The U. S. Coast Guard released a video compilation of its most dramatic rescues of 2007. These harrowing rescues confirm the critical lifesaving role performed by the Coast Guard in service to our nation. Since 1790, the Coast Guard has saved more than one million lives, and it continues to execute this mission with unwavering dedication in often extreme conditions and locations.
"As America's lifesavers and guardians of the seas, Coast Guard men and women commit themselves every day to serving our nation and its people with selfless courage and unflinching determination," said Adm. Thad Allen, commandant of the Coast Guard. "What began as America's only lifesaving service charged with the dangerous duty of saving sailors from shipwrecks along our coasts has evolved into a modern-day, multi-mission Coast Guard that demonstrates the same commitment to saving lives that it did more than 200 years ago."
This year's rescues include:
1. The Coast Guard assisted in the rescue and evacuation of more than 160 people and six pets stranded by flooding in the Pacific Northwest in early December. Here, an HH-65C aircrew from Port Angeles, Wash., conducts night search-and-rescue operations over flood-ravaged Lewis County, Wash., December 3.
2. A boat crew from Coast Guard Station Barnegat Light, N.J., pulled three people out of the water moments before the boat they were on sank after capsizing in August.
3. The Coast Guard assisted four people on a sailing vessel that ran aground at the south end of Lopez Island, Wash. A Coast Guard HH-65C Dolphin helicopter crew from Coast Guard Air Station Port Angeles and a Coast Guard 33-foot small response boat crew from Coast Guard Station Bellingham assisted, pulling the Shekinech off of the rocks to safely rescue all aboard May 27.
4. Coast Guard Air Station Houston hoisted four people to safety including two young boys after their boat went over the Colorado River dam in Bay City, Texas April 6. Rescue swimmers and the crew of the helicopter worked feverishly to keep the cable from swaying into the dam and power lines.
5. After Tropical Storm Noel slammed into the Dominican Republic Oct. 30, killing more than 80 people, Coast Guard crewmembers from Air Stations Clearwater, Fla., and Borinquen, Puerto Rico, provided humanitarian relief, including medical evacuations of severely ill survivors. Here, a child suffering from acute appendicitis was airlifted from the remote mountain city of San Jose De Ocoa Nov. 5. The mountain city was cut off because of severe mudslides and flooding associated with the tropical storm.
6. Passengers from the cruise ship Empress of the North were rescued by the Coast Guard Cutter Liberty after the vessel ran aground May 14 outside of Icy Strait Point, Alaska.

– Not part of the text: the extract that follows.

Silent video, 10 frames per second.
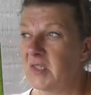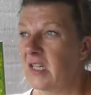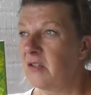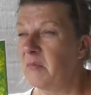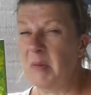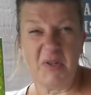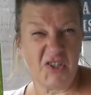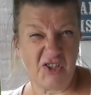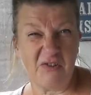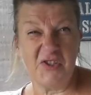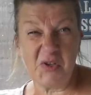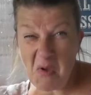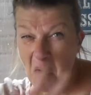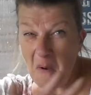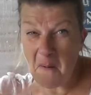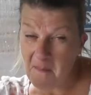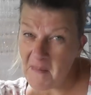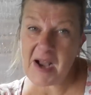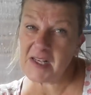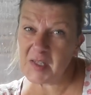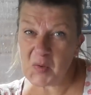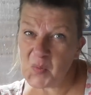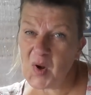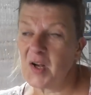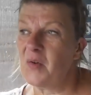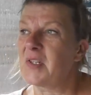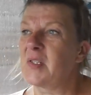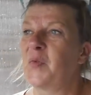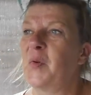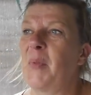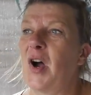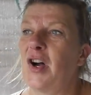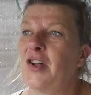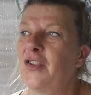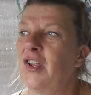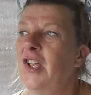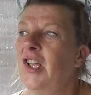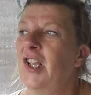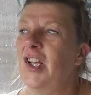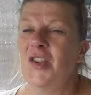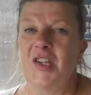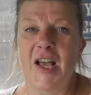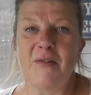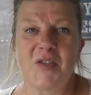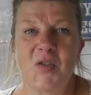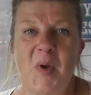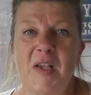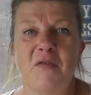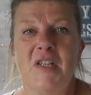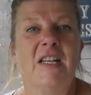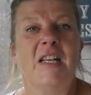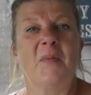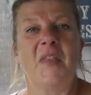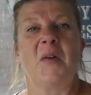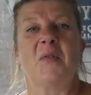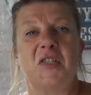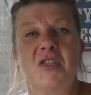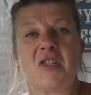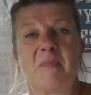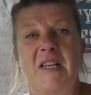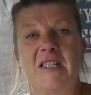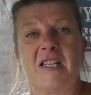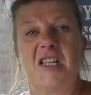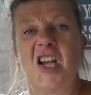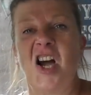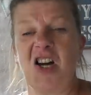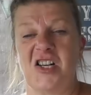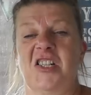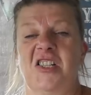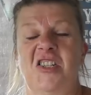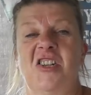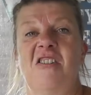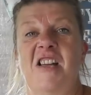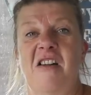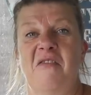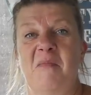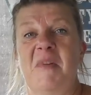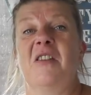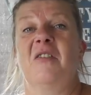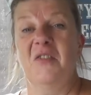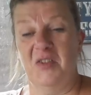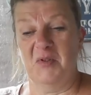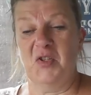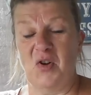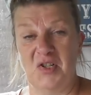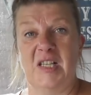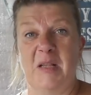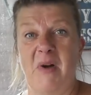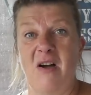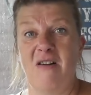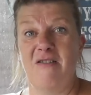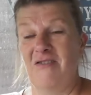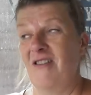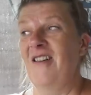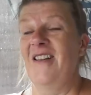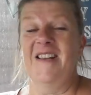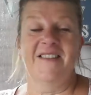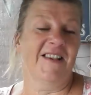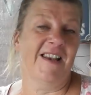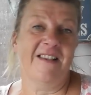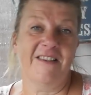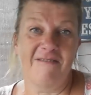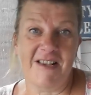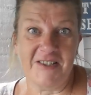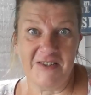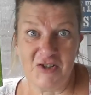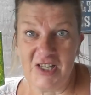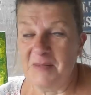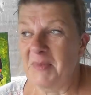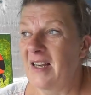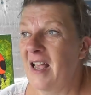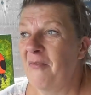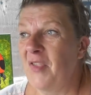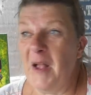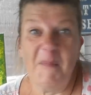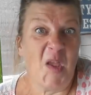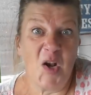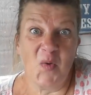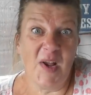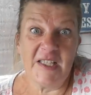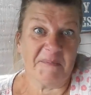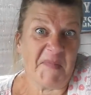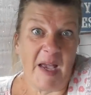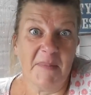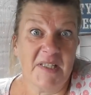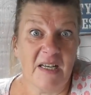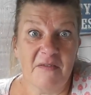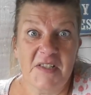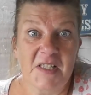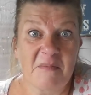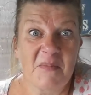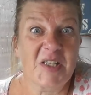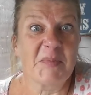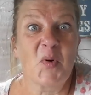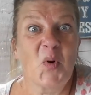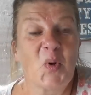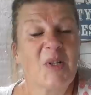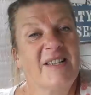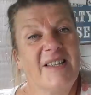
down. Remember I showed you? Massive, right across the footpath. The council's way of dealing with it was to just basically cut a chunk out of the middle that was crossing the path. The rest of the tree's been left there. Great habitat for some small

7. When severe rains caused flooding across much of the Midwest this summer, Coast Guard crews from across the region assisted in rescues and evacuations in flooded areas. Here, a Coast Guard Air Station Detroit HH-65 Dolphin helicopter hoisted two people from the roof of a house in Shelby, Ohio in August.
8. The Coast Guard airlifted a British woman who was attempting to row across the Pacific Ocean after her custom-made row boat rolled in heavy seas 90 miles off the California coast August 24. An HH-65 Dolphin helicopter from Air Station Humboldt Bay hoisted the woman from her vessel
9. The Coast Guard hoisted a 64-year-old injured male off of Brother Mountain in Port Angeles, Wash., after Coast Guard Sector Seattle was notified by local authorities that a 64-year-old male had been injured and was immobile on the summit. A HH-65C Dolphin helicopter crew from Coast Guard Air Station Port Angeles hoisted the injured male from an altitude of just over 7,000 feet, the highest altitude rescue ever performed by the Coast Guard in the region May 27.
10. The Coast Guard rescued two men after their helicopter crashed 130 miles south southeast of Galveston, Texas. After Coast Guard Sector Houston/Galveston received the call, Coast Guard Air Station Houston launched an HH-65C Dolphin Helicopter crew to assist. The helicopter crew arrived on scene and searched for approximately 30 minutes before finding wreckage and two people in the water. The two men were hoisted into the helicopter and headed back to Galveston. Due to the extreme distance involved, the helicopter had to refuel on an oil rig on the way back.